The POST /api/research endpoint supports two modes based on the Accept header:

  • Accept: text/event-stream — Returns SSE events as each graph node completes (used by the web UI)
  • Default — Returns a single JSON ResearchResponse (used by CLI/curl)

SSE events emitted: status (after every node), plan (after plan node with step list), error, complete (with full report). The frontend uses streamResearch() in api.js which reads the response body as a ReadableStream and parses SSE frames (EventSource doesn't support POST).

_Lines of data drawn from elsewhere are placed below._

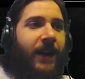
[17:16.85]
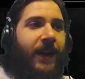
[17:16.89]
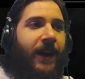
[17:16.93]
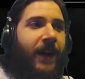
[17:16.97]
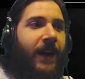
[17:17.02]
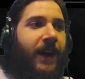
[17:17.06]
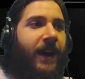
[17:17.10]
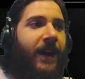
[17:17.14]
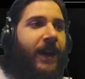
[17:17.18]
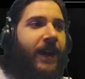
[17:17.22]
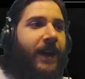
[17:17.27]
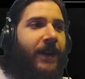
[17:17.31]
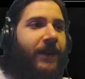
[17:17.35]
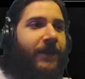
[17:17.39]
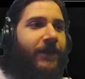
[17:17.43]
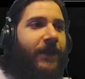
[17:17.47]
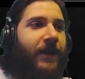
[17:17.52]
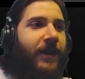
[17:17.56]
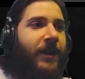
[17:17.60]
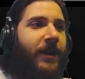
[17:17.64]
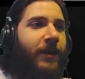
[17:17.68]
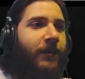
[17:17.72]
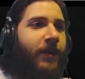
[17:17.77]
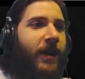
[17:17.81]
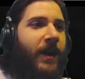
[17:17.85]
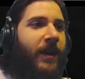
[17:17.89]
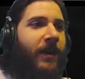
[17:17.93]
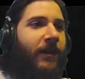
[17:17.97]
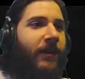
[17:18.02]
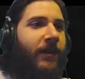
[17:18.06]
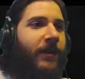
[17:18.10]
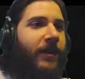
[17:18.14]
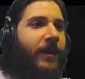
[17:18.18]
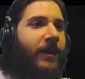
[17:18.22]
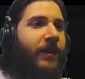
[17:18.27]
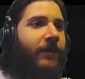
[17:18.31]
Eye flitting
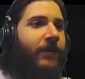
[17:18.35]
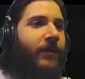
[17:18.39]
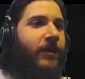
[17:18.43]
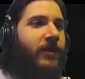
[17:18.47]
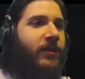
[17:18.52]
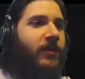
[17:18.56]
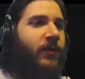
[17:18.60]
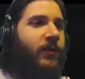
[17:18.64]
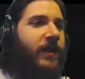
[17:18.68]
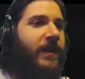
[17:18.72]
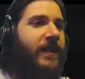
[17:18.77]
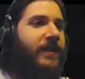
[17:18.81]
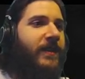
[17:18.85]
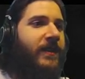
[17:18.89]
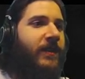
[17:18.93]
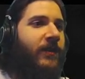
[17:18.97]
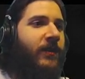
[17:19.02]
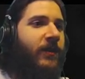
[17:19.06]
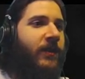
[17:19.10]
about, looking for treason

Nginx has proxy_buffering off to flush events immediately.

Mermaid Diagram Handling

LLM-generated mermaid code is sanitized before rendering to handle syntax conflicts (e.g., parentheses in node labels like [Route 53 (Latency-Based)] are auto-quoted). Renders are serialized through a queue to prevent concurrent mermaid.render() calls from corrupting internal state. Language detection in ReportView.jsx is case-insensitive.